__EXERCISE DIRECTIONS__
Omit the images. Restate all of the records word for word.

__Saved data entries__
++++

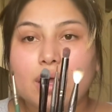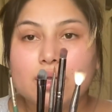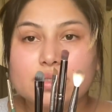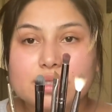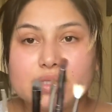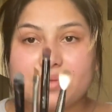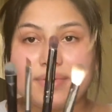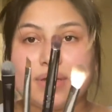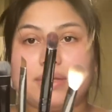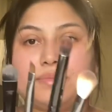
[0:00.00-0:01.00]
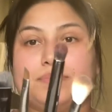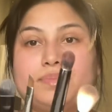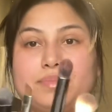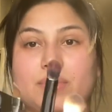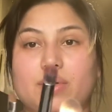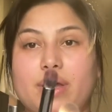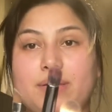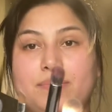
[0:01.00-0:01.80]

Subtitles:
Is this one? Okay.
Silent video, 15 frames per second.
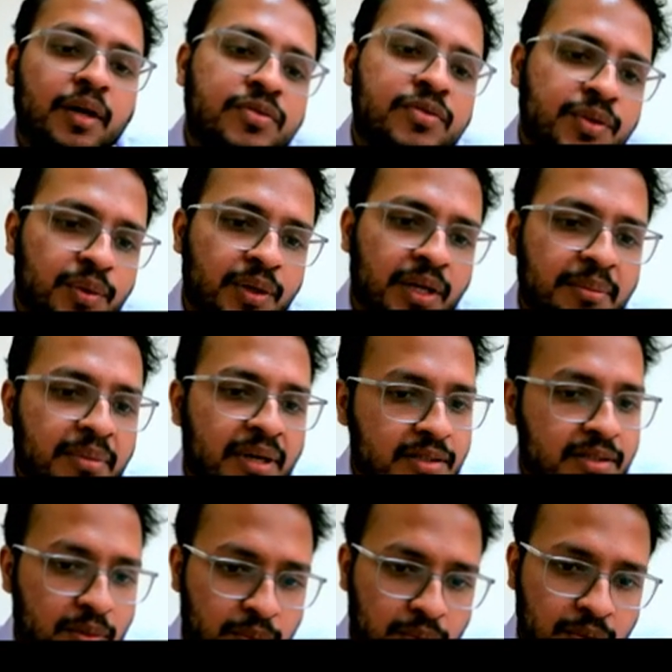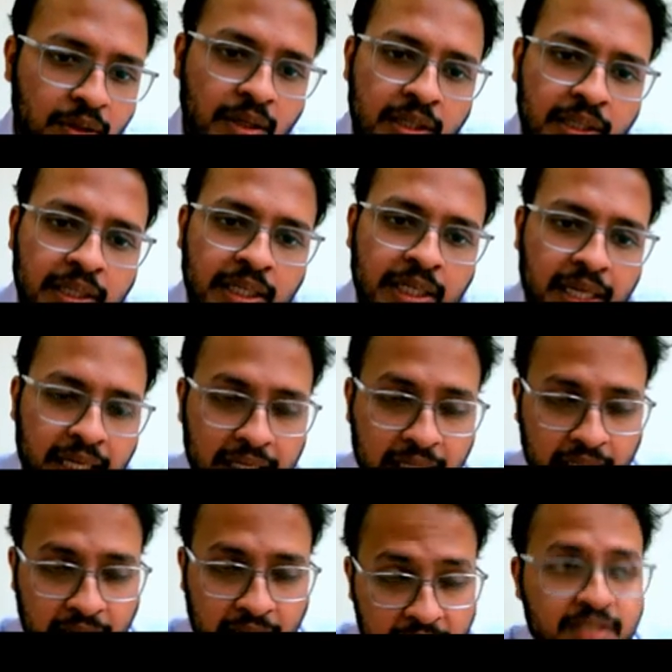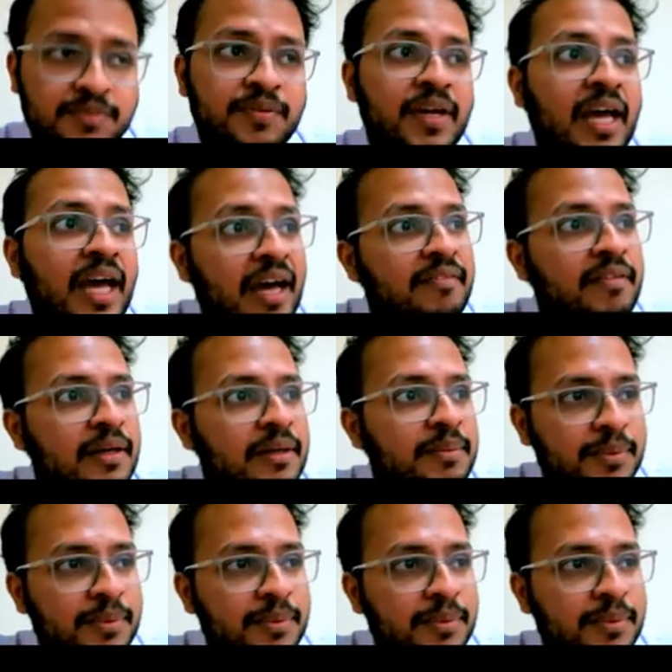of sodium has a role in case we have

++++

__ANSWER SPACE__
[0:00.00-0:01.00]
[0:01.00-0:01.80]

Subtitles:
Is this one? Okay.
Silent video, 15 frames per second.
of sodium has a role in case we have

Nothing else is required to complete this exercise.